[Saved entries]
# # #

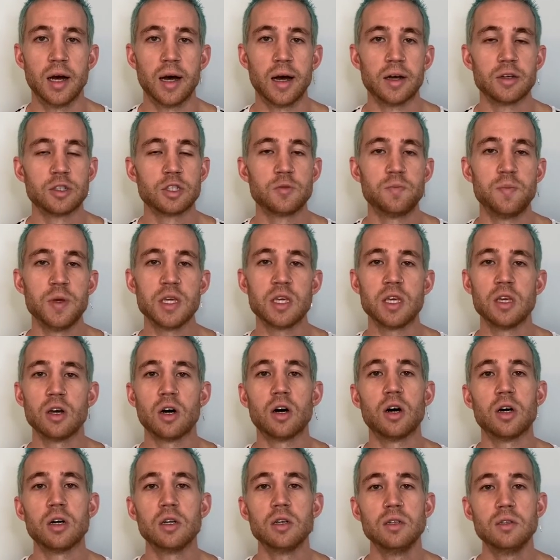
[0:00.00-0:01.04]
speaking
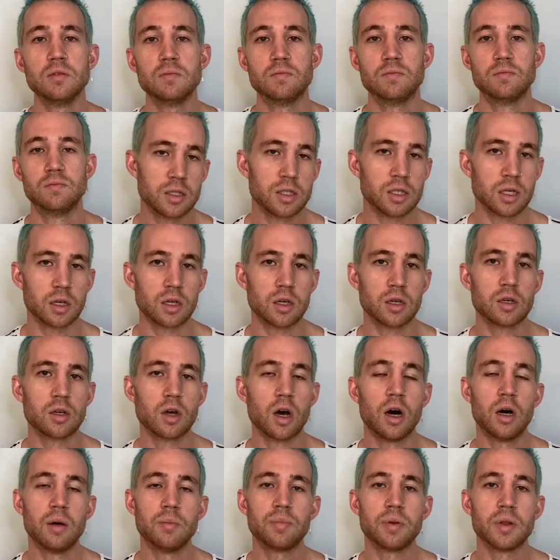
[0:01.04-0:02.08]
on. This is a
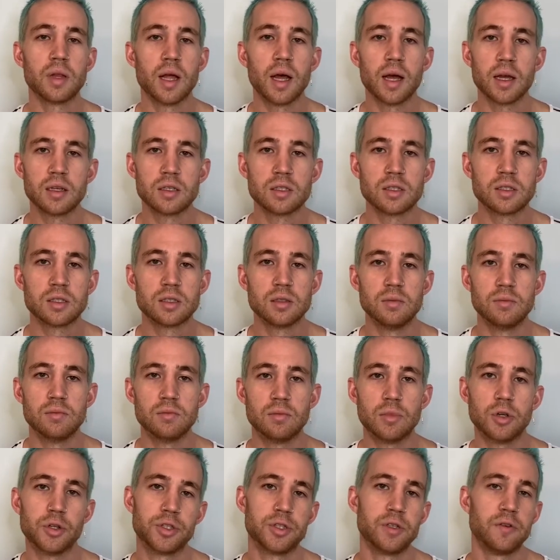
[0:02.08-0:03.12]
complex,
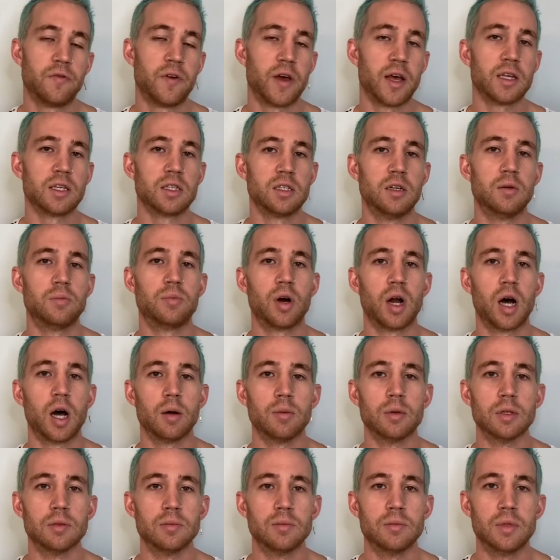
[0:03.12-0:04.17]
multifaceted
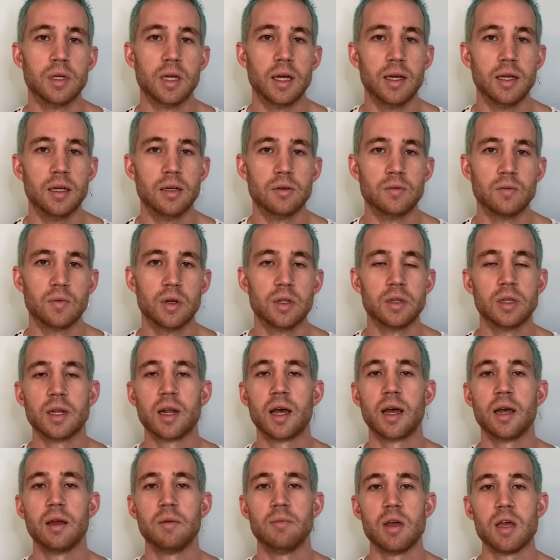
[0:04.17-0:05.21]
problem, and one that
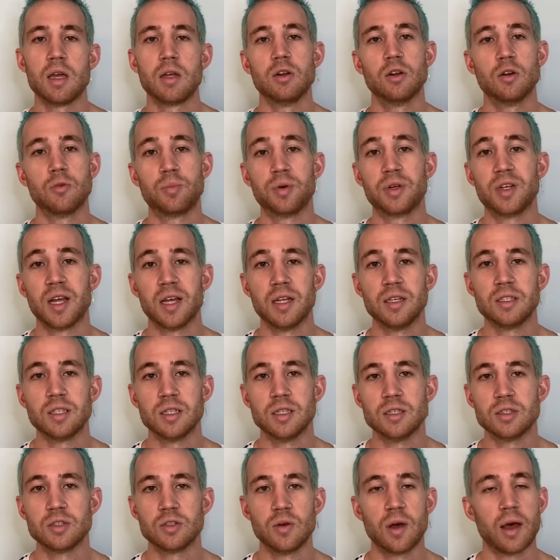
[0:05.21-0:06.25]
I make no
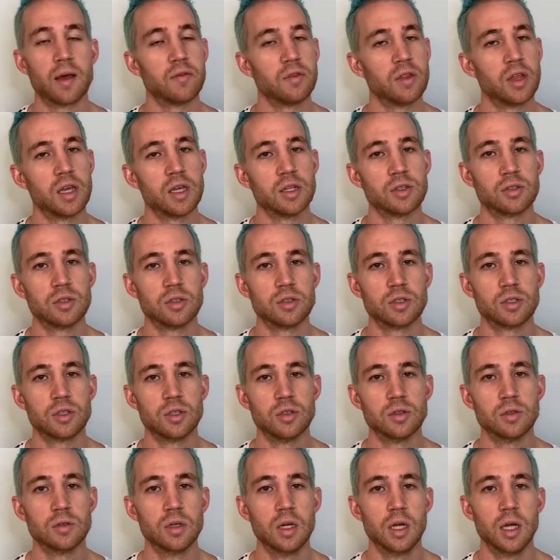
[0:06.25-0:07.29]
pretensions to having the answers to.
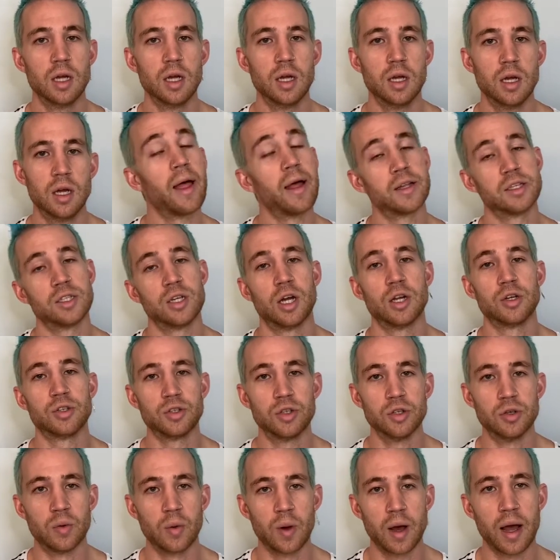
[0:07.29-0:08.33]
That's not
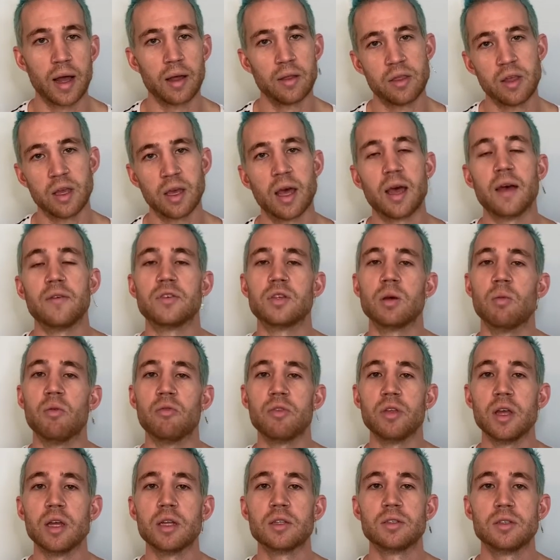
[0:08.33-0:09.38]
true. I think I have some of
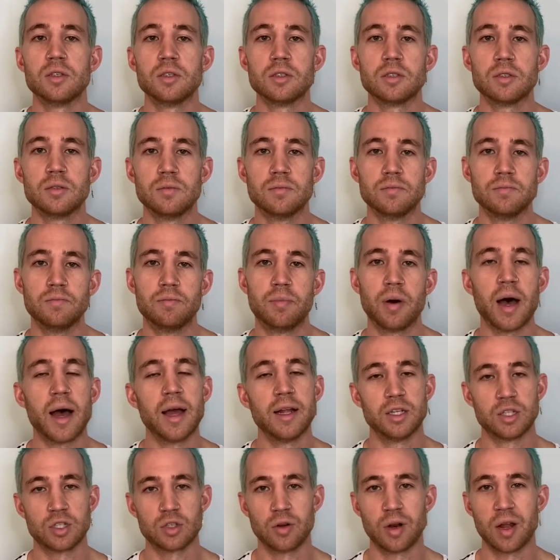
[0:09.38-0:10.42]
the answers, but I
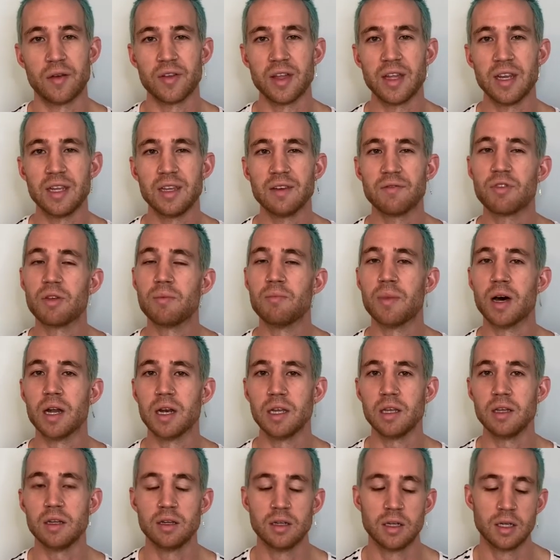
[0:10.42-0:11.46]
just don't have any of the
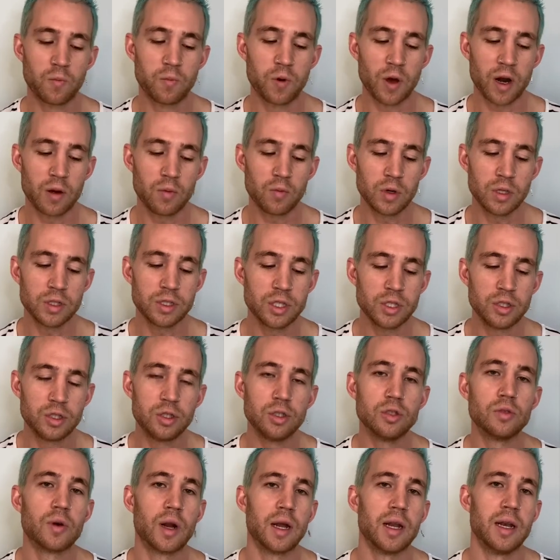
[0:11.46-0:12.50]
money. What I want to
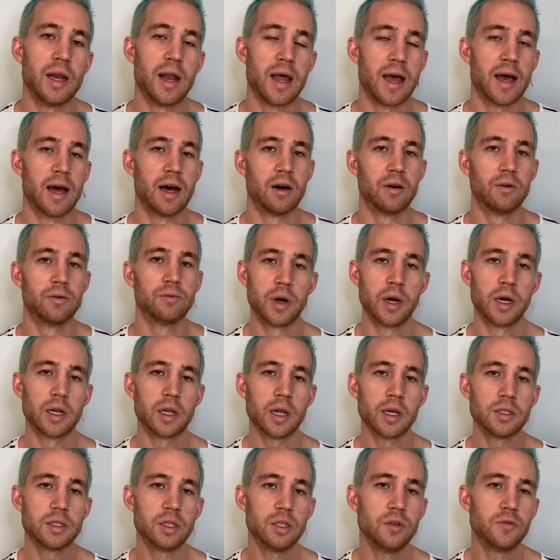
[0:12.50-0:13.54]
do right now, what I'd
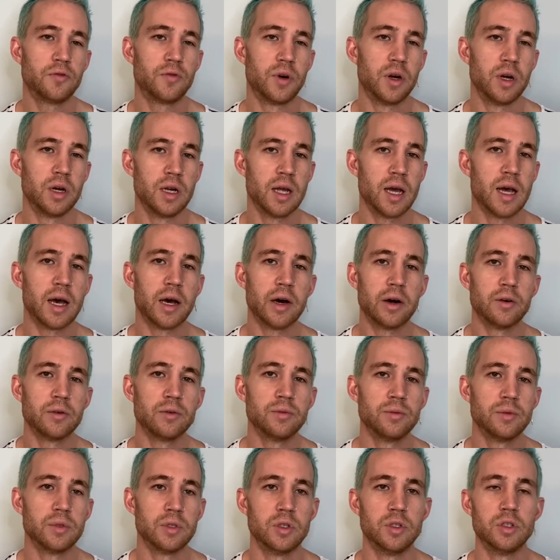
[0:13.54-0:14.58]
like to do for now,
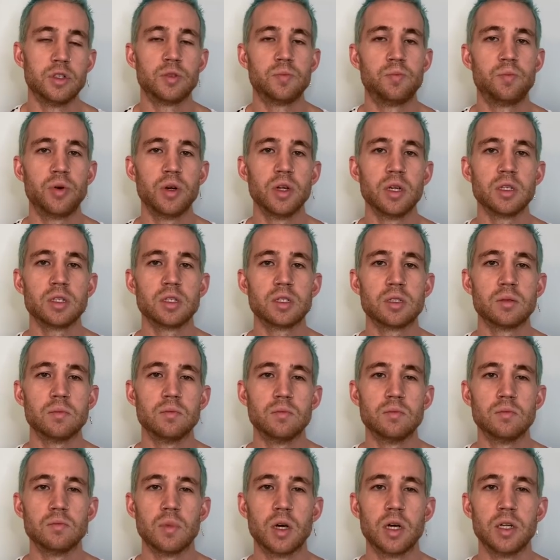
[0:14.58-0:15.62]
is bring
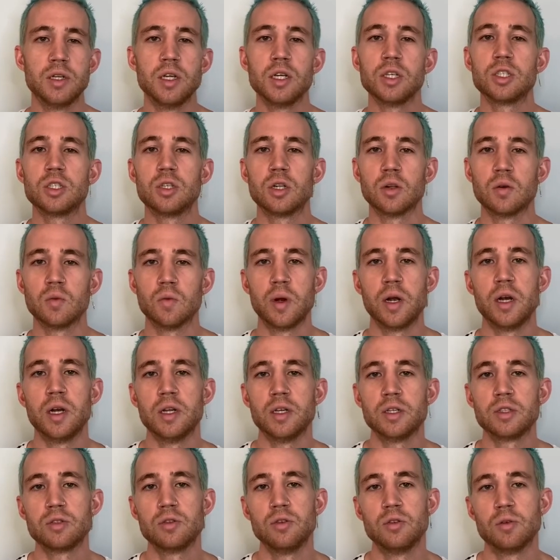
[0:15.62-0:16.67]
some additional
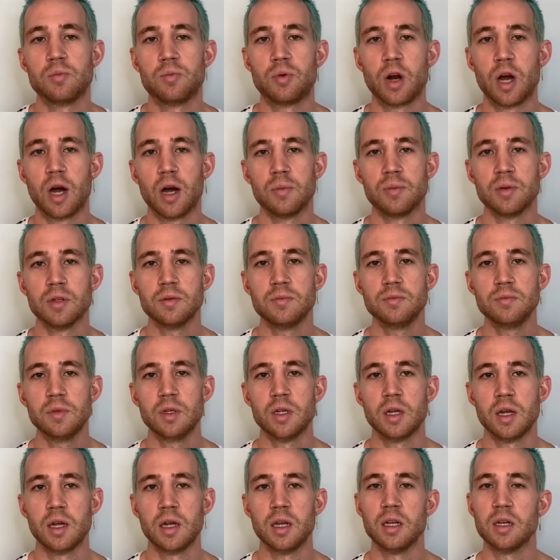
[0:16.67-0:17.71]
awareness to the problem
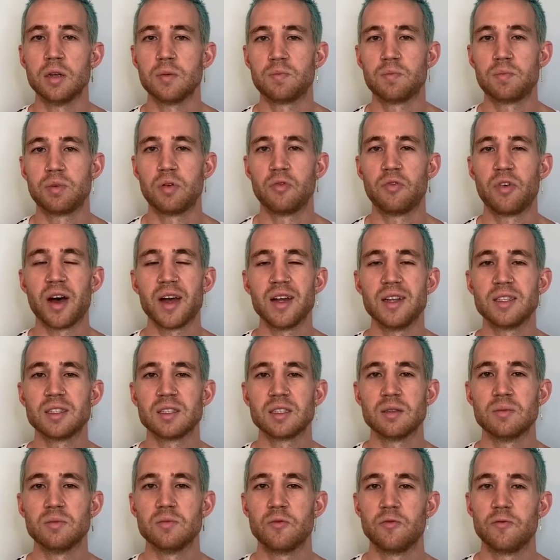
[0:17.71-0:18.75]
and provide
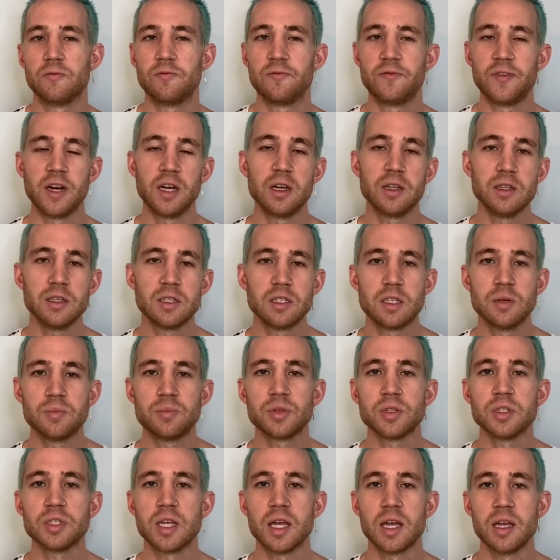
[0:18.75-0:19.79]
some fairly
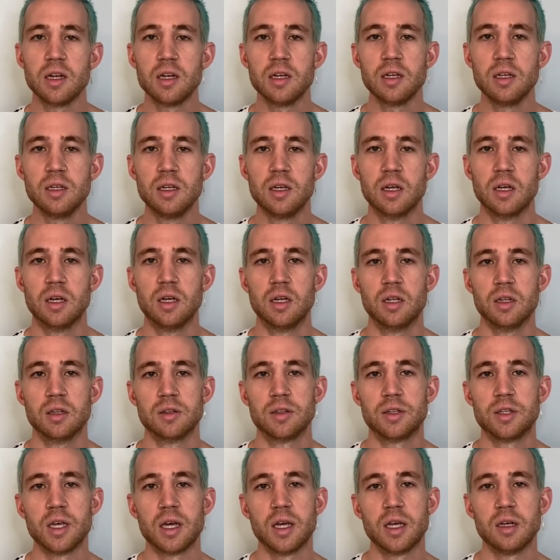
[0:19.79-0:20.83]
simple data
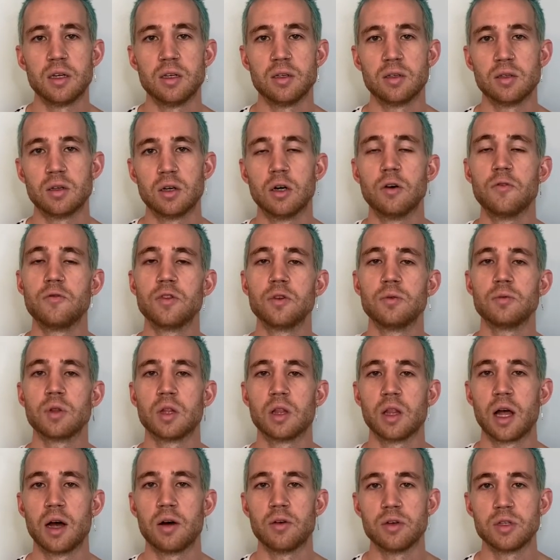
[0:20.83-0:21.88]
that hopefully will
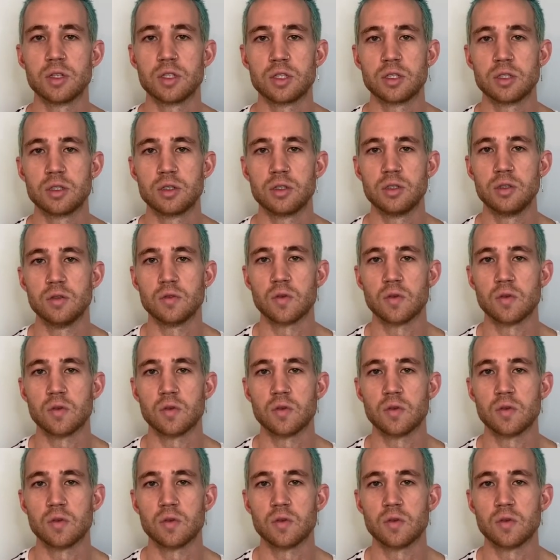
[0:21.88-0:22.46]
allow us to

# # #

Give the entries above again, exactly as written and free of images.

[0:00.00-0:01.04]
speaking
[0:01.04-0:02.08]
on. This is a
[0:02.08-0:03.12]
complex,
[0:03.12-0:04.17]
multifaceted
[0:04.17-0:05.21]
problem, and one that
[0:05.21-0:06.25]
I make no
[0:06.25-0:07.29]
pretensions to having the answers to.
[0:07.29-0:08.33]
That's not
[0:08.33-0:09.38]
true. I think I have some of
[0:09.38-0:10.42]
the answers, but I
[0:10.42-0:11.46]
just don't have any of the
[0:11.46-0:12.50]
money. What I want to
[0:12.50-0:13.54]
do right now, what I'd
[0:13.54-0:14.58]
like to do for now,
[0:14.58-0:15.62]
is bring
[0:15.62-0:16.67]
some additional
[0:16.67-0:17.71]
awareness to the problem
[0:17.71-0:18.75]
and provide
[0:18.75-0:19.79]
some fairly
[0:19.79-0:20.83]
simple data
[0:20.83-0:21.88]
that hopefully will
[0:21.88-0:22.46]
allow us to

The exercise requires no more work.